Nickels, worth five cents, cost about 13.8 cents for the mint, according to a report on Metvica in 2024.
“The logical and fiscal responsible solution is not to eliminate the penny, but to focus on the production of cheaper nickel,” Americans told Common Cents CEO Mark Weller in the 23rd January 2nd. “This approach would deal with the actual loss driver with the preservation of the functionality of small denominations in daily transactions.”
Although the waters are a little blurry at the following steps, experts say Congress will probably have to get involved and adopt legislation to fulfill Trump’s wishes. And, historically, the previous attempts of the Congress to eliminate the coin failed.

Nickels cost about 13.8 cents for the mint, according to a report on Metvica in 2024. (Kevin Lamarque/Reuters)
“The Penya Raise Process in the United States is a little unclear. He would probably require the rank of Congress, but the Treasury Secretary may have simply been stopping forging new coins,” Robert Trest, a professor of economics to the University of the Northeast, said Northeastern Global News.
Nevertheless, there is a two -sided interest in Capitol Hill to change coins forging. 2023, Joni Ernst, R-Iowa and Maggie Hasson, Dn.h., re-introduced legislation to change the pencil composition to reduce costs.
“It is absolutely non-publication that US taxpayers spend ten cents to make only one nickel. Only Washington could lose money by making money,” Ernst said in a statement in April 2023. “This healthy, double -sided effort will change the composition of certain coins to certain coins, reduce the costs as you allow a flawless transition to circulation.

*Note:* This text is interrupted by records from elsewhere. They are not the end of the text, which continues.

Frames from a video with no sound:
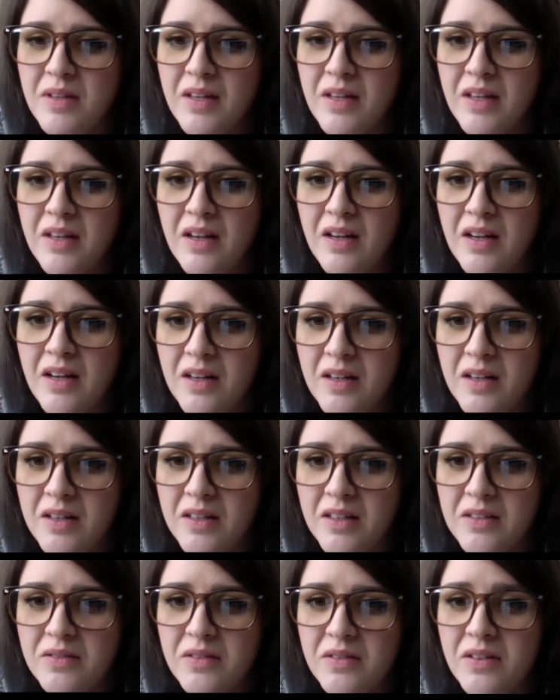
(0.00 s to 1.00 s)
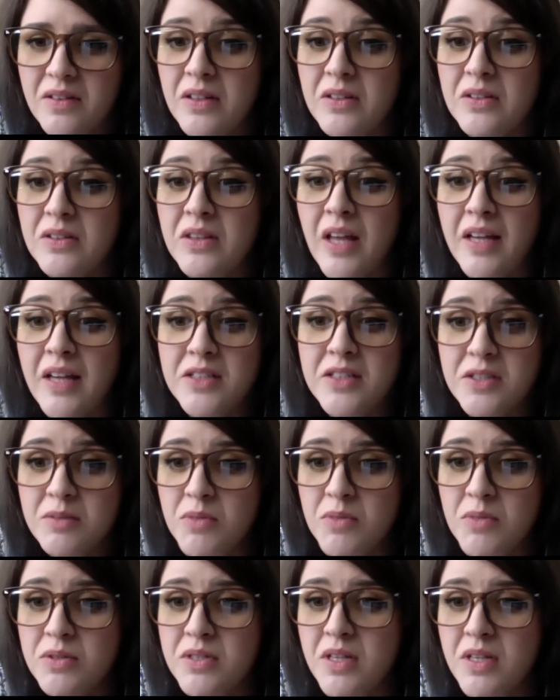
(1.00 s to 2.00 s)
I liked the
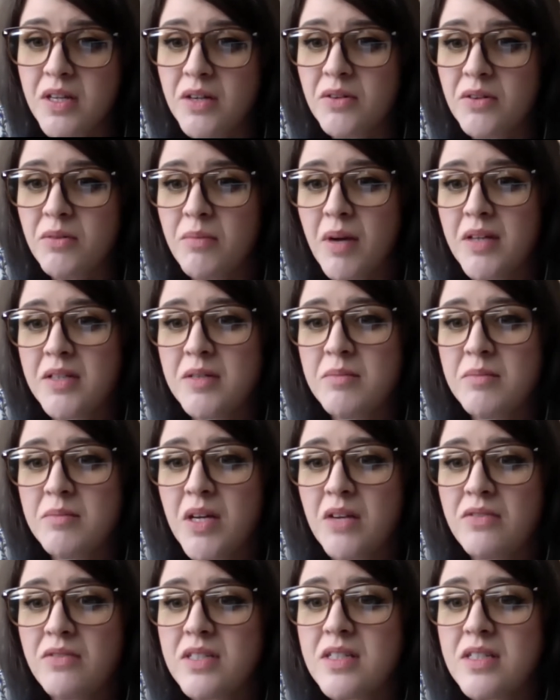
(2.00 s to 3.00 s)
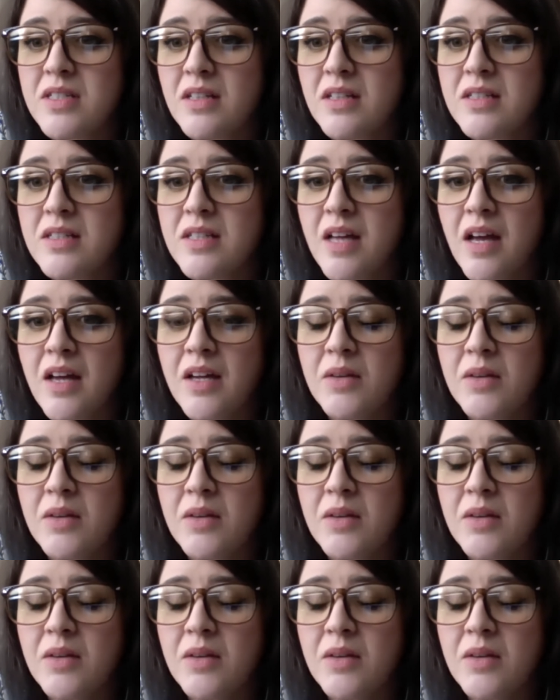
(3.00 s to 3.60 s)
music, reminded me of a sunset,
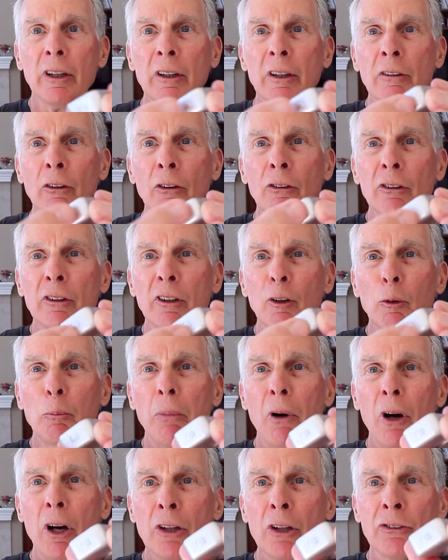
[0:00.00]
There's a little
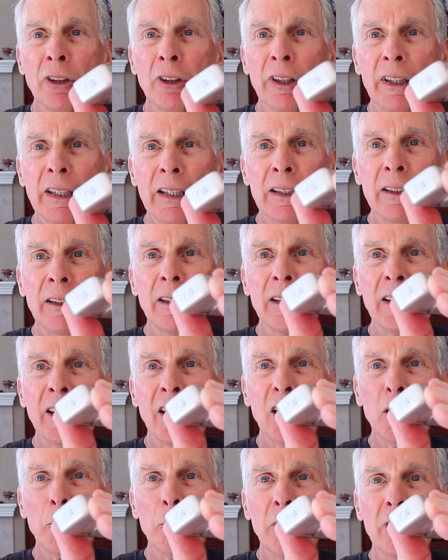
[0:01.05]
boss on the end of the
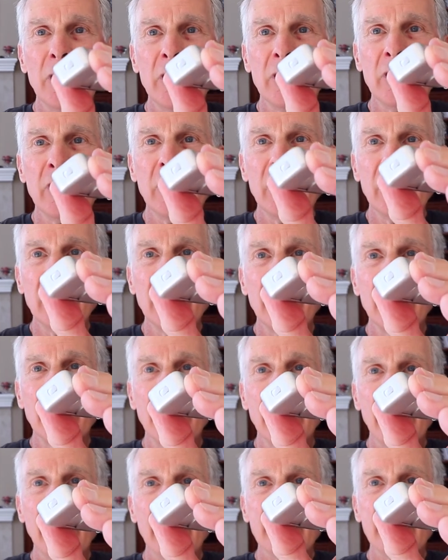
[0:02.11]
camera
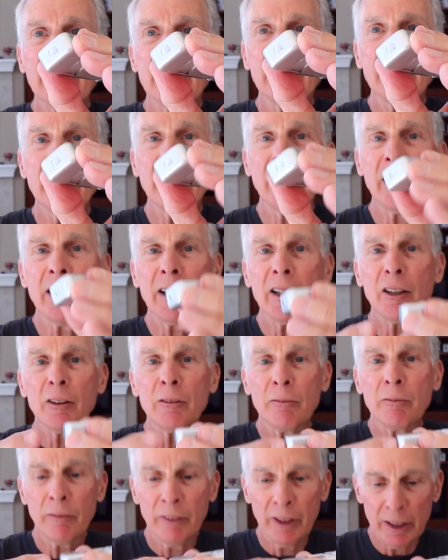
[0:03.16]
that, uh,
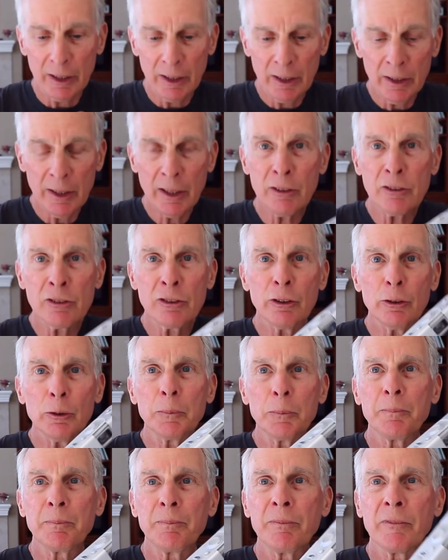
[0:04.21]
that it connects to
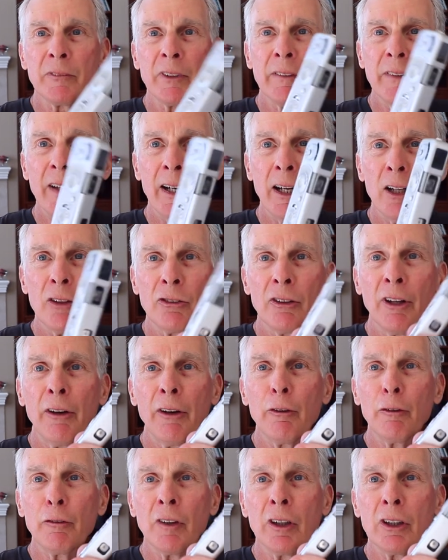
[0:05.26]
that has another
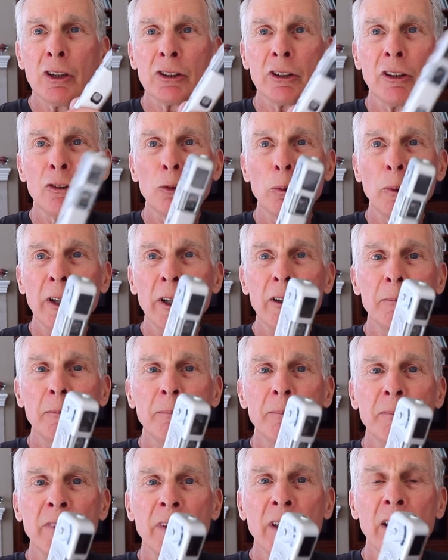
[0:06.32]
function as well.
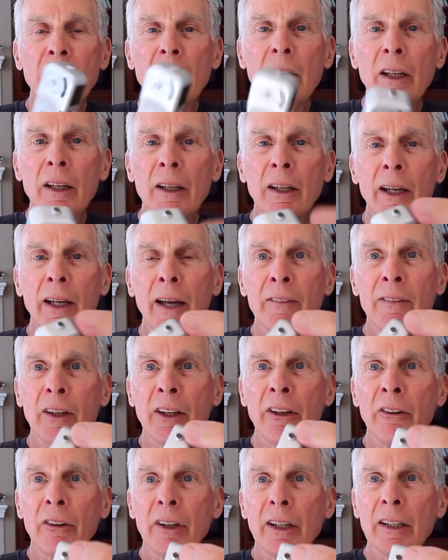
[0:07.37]
At the
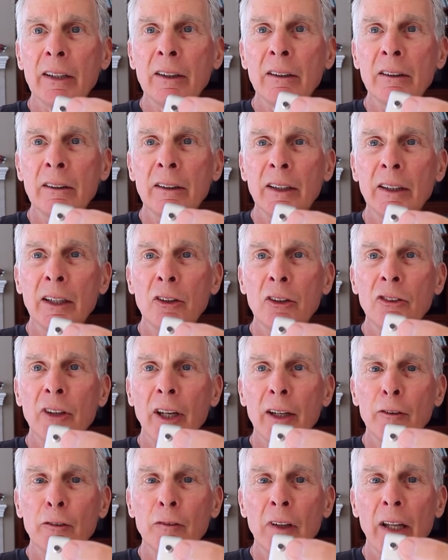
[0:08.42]
other end is a
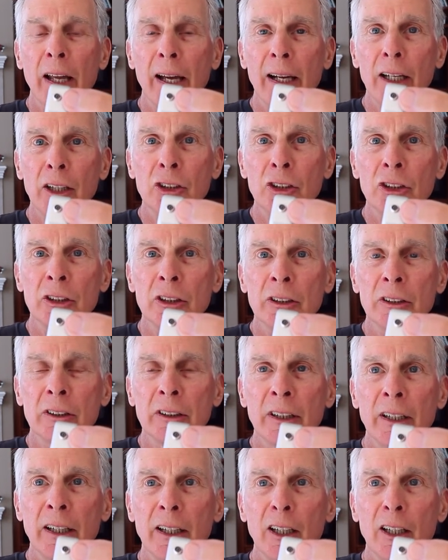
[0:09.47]
flash uh,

Despite this, change of composition is unlikely to give cheaper results. Metvica report of 2024 says that options for different metal compositions are not available to reduce production costs to the value of the face.
There is still some precedent for change, and the Congress has previously acted to abolish the blackout of new coins. The legislative subsidiary approved the abolition of new coins in half a cent in 1857.
Associated Press contributed to this report.